After decades of research, scientists have successfully been able to turn primordial blood cells into mature erythrocyte (red blood cells) and other blood components in a lab. This is a massive step forward as this might allow for people with blood disease, like leukemia, an increased chance of survival because of the need to find a compatible bone marrow donor being removed.
Bone marrow is a material that is found in the internal cavities of different types of bones. There is red and yellow bone marrow which determines where it can be found and what is made from it. From red marrow we get RBCs, platelets and white blood cells; from yellow marrow we get fat cells, cartilage and bone components. When born, all marrow is red and slowly becomes yellow marrow over time. In cases of severe blood loss though, yellow marrow can be converted back into red marrow to replace the lost blood.
Leukemia is a blood cancer in which bone marrow starts to produce high levels of abnormal white blood cells (responsible for fighting infection). Problems associated with leukemia include bleeding, fatigue and increased susceptibility to infections. Along with chemotherapy, radiotherapy and blood transfusions, patients might need to have a bone marrow transplant to correct the faulty cells responsible for the underdeveloped WBCs. The matching associated with bone marrow transplants are more complex than the matching between blood types. They look for a match, or as close as possible, between the patients and donors human leukocyte antigen or HLA. This is a marker protein that your body uses to distinguish between cells that are yours and cells that aren’t. If there is too much of a difference then the body’s immune system will attack the blood to destroy the foreign body.
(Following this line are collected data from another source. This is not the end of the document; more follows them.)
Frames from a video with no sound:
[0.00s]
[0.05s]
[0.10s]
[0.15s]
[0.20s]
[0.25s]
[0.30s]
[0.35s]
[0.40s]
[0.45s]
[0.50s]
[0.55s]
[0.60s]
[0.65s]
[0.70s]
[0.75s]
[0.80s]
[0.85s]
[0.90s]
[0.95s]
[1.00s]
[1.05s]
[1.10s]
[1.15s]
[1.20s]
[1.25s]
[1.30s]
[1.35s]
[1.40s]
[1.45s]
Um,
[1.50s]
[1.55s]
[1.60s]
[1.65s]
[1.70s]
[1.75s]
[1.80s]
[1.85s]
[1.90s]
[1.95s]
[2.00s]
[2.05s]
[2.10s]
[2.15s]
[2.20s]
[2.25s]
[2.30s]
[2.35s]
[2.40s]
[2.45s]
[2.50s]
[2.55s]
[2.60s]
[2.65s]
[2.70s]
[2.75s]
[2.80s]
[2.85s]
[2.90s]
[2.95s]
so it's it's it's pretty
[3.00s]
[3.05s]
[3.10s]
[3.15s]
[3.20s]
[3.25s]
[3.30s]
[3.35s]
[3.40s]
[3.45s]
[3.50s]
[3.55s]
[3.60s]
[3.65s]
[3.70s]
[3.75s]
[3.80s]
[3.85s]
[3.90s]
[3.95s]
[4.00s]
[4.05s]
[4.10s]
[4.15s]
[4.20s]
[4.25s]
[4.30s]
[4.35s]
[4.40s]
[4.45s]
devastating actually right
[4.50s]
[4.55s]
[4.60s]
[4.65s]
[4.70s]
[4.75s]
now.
A group from the Boston Children’s Hospital were able to convert skin and other cells into induced pluripotent stem (iPS) cells that then become haematopoietic blood stems cells capable of become the many components of blood. Though they’re not identical to stem cells found in nature, they’re incredibly close and do the exact same thing. Cells have been converted back into iPS cells before but this is the first time that they have successfully differentiated them into cells capable of creating all of the components of blood; which is a massive step.
More work needs to be done on the process to make it more efficient. There are still some issues with the generation of abnormal cells as some with the potential to develop further into tumors. This is something that has been in the works for decades now and there were a few who thought that this wasn’t possible. Hopefully now, with this new technique, more will be willing to invest and research into that one applications leading to a potential combat for leukemia.